Today marks my 142nd day without smoking. Hard to believe I made it this far. Thank you to all who have wished me well. I couldn’t have done it without the support of others, especially my wife and family. She and others had hoped and prayed for years that I would decide to quit smoking.
I’m glad I decided to take the leap and make the commitment. It really does come down to a commitment. It wasn’t the drug Chantix that was the miracle cure. I had made up my mind before using the pill. It was a tool that helped accomplish the task. Don’t get wrong though, it did help tremendously. It got me through the initial stages of quitting. This is usually the hardest period of quitting and where I usually faltered in the past. The first few weeks were the hardest for me in the past.
I do get urges for a cigarette from now and then. They occur less frequently as time goes by. I notice now that they generally occur at times when in the past I would have smoked. It’s not that I actually need a cigarette but, was something I did in similar situations in the past. When the urges do occur I do think to myself do I want to throw away all I’ve accomplished for a drag on a cigarette? What does it really accomplish other than satisfying a craving? Cravings were gone a long time ago anyway. The urges generally last only a short moment and then forgotten.
What have been the rewards of this? Taste buds and sense of smell are gradually returning. Ironically I find that cigarette smoke does indeed smell bad. Saving money has been big. I’ve saved close to a thousand dollars so far. I got the iPhone I’ve been wanting for quite some time along with a 71 VW Super Beetle I’m working on. Neither of these would be possible while I was smoking.

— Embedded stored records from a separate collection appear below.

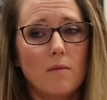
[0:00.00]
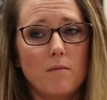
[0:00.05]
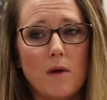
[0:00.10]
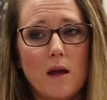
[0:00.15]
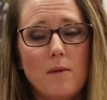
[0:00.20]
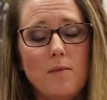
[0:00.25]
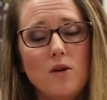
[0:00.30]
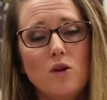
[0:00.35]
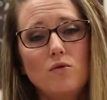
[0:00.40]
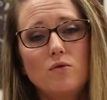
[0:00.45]

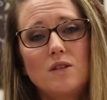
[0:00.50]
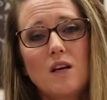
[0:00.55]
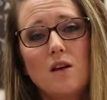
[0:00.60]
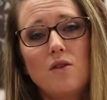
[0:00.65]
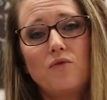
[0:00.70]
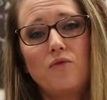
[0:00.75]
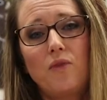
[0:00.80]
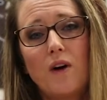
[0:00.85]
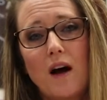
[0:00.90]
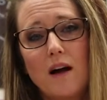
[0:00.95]
maybe you
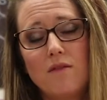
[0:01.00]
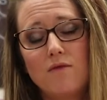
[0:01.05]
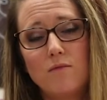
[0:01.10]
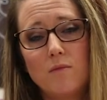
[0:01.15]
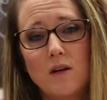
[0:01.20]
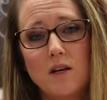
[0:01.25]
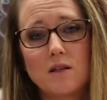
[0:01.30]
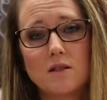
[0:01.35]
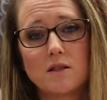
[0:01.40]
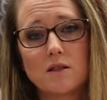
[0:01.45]
take 5
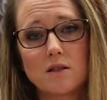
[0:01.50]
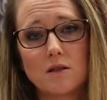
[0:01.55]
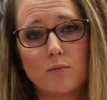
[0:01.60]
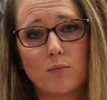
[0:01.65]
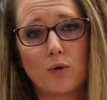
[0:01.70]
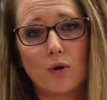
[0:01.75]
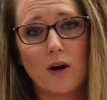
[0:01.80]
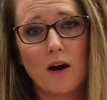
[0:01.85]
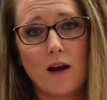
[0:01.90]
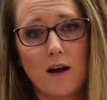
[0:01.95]
minutes to
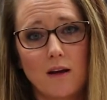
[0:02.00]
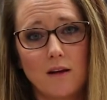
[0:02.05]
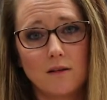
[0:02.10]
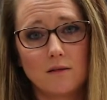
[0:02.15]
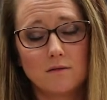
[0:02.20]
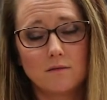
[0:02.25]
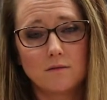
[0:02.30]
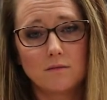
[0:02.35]
pray.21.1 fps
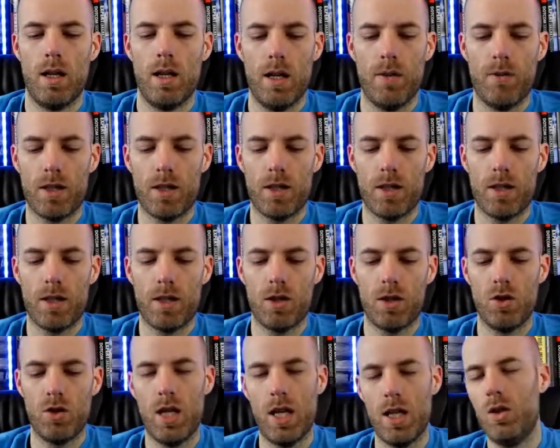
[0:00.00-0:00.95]
if I
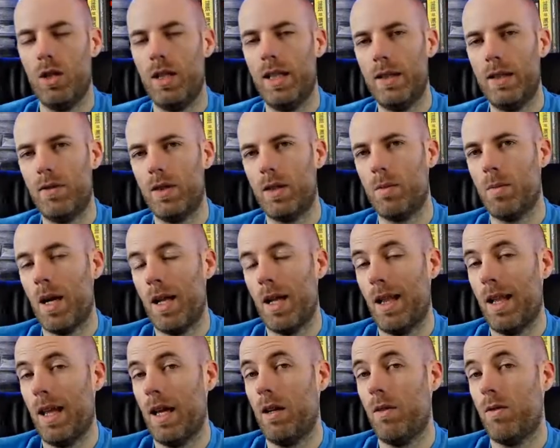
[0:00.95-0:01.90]
continue living my
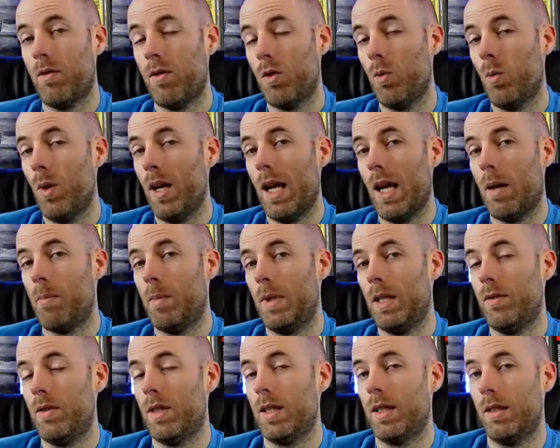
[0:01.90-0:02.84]
life the way I'm
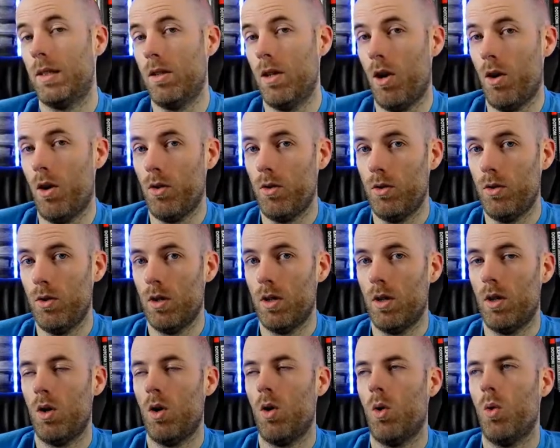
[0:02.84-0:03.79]
living it now,
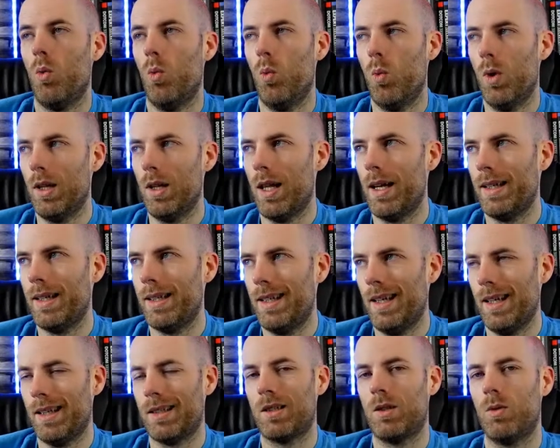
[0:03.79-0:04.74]
will I
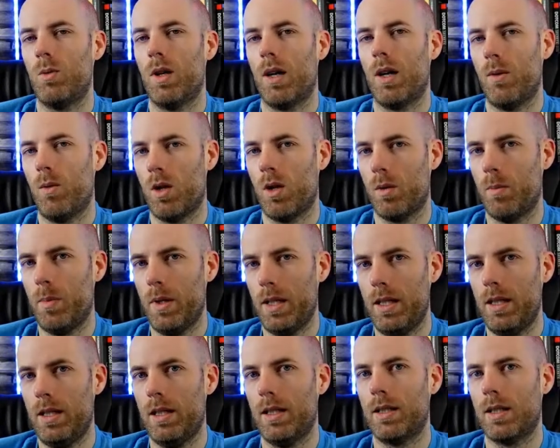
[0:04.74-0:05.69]
get to where I want to
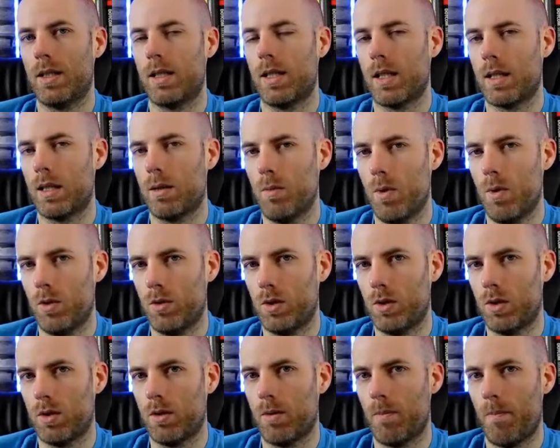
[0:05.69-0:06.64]
be in 6
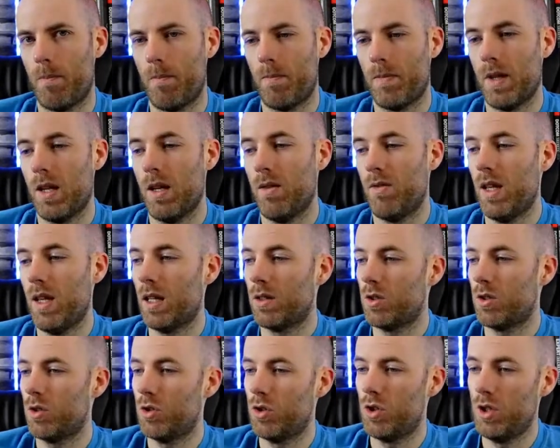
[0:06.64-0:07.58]
months? If the
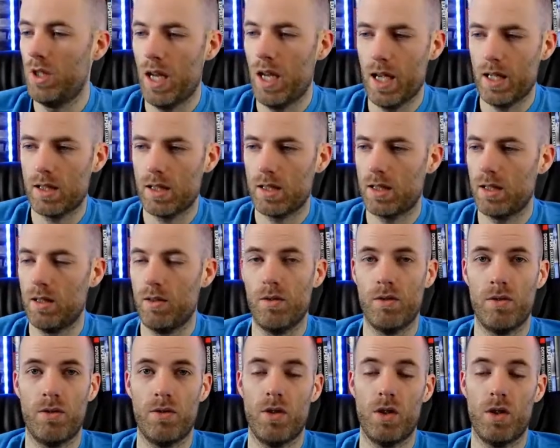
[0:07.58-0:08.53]
answer is yes,
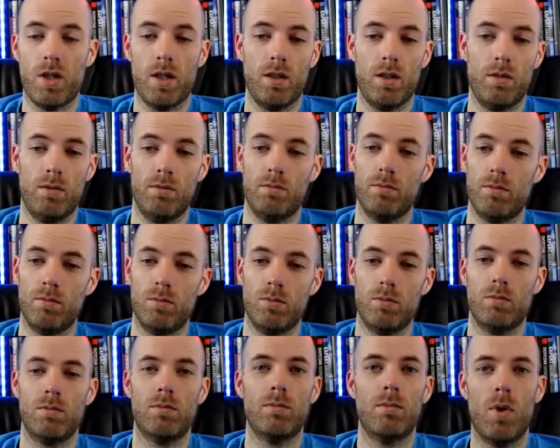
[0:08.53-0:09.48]
then fucking
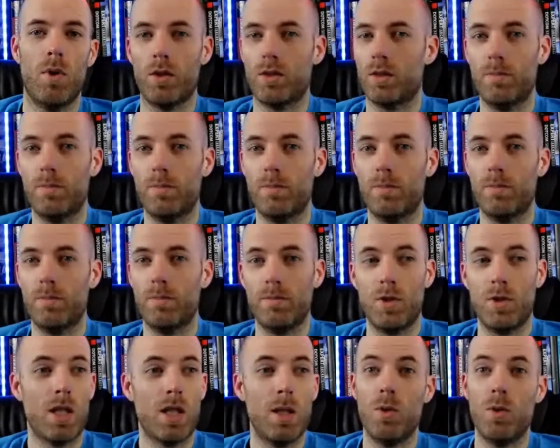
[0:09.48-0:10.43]
awesome.
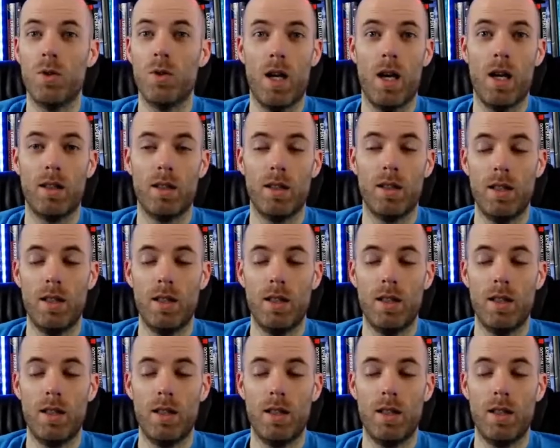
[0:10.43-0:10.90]
Just keep doing that.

To wrap this up I want to address smokers and non-smokers who wish others close to them to quit. First to non-smokers, be patient and supportive. It’s OK to let smokers aware of your opinion of smoking but, the worst thing to do is to nag. This will just put them on the defensive and not want to quit already. Yes they know it’s bad for them. Secondly they have to decide for themselves to quit. You can’t do that for them. It just builds resentment anyway.
To the smokers: It can be done. I smoked for over twenty-five years and I did it. I understand what your going through and you have my support. This is a decision that has to come from within yourself. No one else can make up your mind for you. Though my method worked for me it may not for you. I urge you be patient and persistent. If one method doesn’t work, regroup and try a different way. The biggest factor is to make up your own mind to do it then follow through with it. I wish you the best in your journey.